TASK TO COMPLETE -
Every entry should come back exactly as written, minus the pictures.

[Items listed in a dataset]
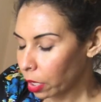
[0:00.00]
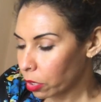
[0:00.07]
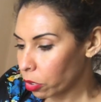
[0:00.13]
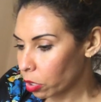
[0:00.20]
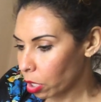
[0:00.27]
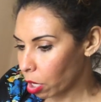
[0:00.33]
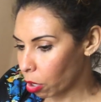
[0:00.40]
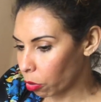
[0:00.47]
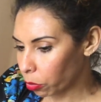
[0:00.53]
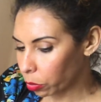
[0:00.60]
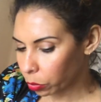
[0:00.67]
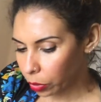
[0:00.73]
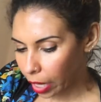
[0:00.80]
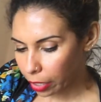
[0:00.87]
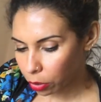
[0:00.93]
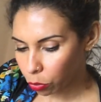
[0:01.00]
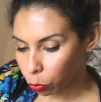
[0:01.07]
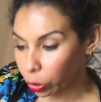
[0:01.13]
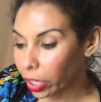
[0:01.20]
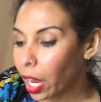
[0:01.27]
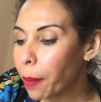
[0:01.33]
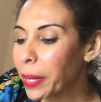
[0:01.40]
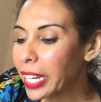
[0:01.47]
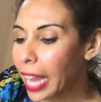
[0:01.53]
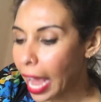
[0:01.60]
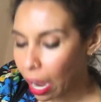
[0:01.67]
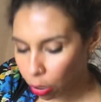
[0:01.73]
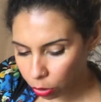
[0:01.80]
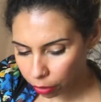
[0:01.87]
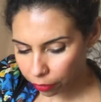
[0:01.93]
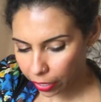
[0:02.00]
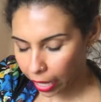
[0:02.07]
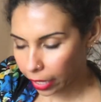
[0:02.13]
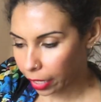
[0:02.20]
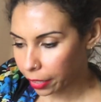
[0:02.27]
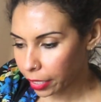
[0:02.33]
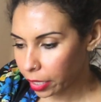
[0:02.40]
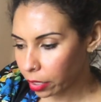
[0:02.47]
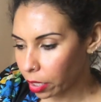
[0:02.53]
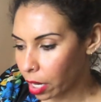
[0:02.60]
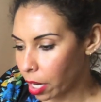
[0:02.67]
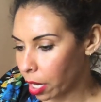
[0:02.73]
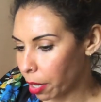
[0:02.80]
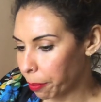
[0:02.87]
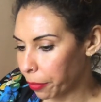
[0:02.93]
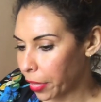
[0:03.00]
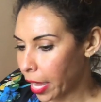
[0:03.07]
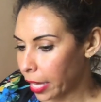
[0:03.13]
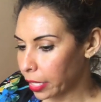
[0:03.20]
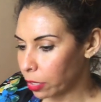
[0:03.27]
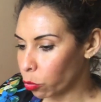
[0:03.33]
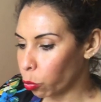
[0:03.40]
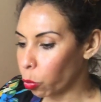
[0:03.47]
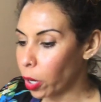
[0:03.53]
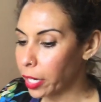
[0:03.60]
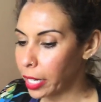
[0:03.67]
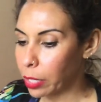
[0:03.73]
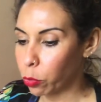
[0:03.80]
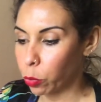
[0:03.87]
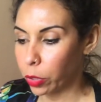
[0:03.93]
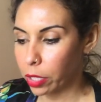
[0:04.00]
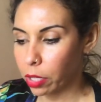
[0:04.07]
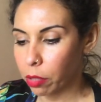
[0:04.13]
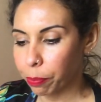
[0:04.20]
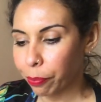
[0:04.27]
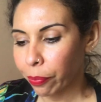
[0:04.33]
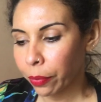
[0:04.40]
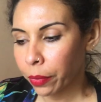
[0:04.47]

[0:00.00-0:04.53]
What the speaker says: So we're coming out of that. I think that is what it was.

YOUR RESPONSE -
[0:00.00]
[0:00.07]
[0:00.13]
[0:00.20]
[0:00.27]
[0:00.33]
[0:00.40]
[0:00.47]
[0:00.53]
[0:00.60]
[0:00.67]
[0:00.73]
[0:00.80]
[0:00.87]
[0:00.93]
[0:01.00]
[0:01.07]
[0:01.13]
[0:01.20]
[0:01.27]
[0:01.33]
[0:01.40]
[0:01.47]
[0:01.53]
[0:01.60]
[0:01.67]
[0:01.73]
[0:01.80]
[0:01.87]
[0:01.93]
[0:02.00]
[0:02.07]
[0:02.13]
[0:02.20]
[0:02.27]
[0:02.33]
[0:02.40]
[0:02.47]
[0:02.53]
[0:02.60]
[0:02.67]
[0:02.73]
[0:02.80]
[0:02.87]
[0:02.93]
[0:03.00]
[0:03.07]
[0:03.13]
[0:03.20]
[0:03.27]
[0:03.33]
[0:03.40]
[0:03.47]
[0:03.53]
[0:03.60]
[0:03.67]
[0:03.73]
[0:03.80]
[0:03.87]
[0:03.93]
[0:04.00]
[0:04.07]
[0:04.13]
[0:04.20]
[0:04.27]
[0:04.33]
[0:04.40]
[0:04.47]

[0:00.00-0:04.53]
What the speaker says: So we're coming out of that. I think that is what it was.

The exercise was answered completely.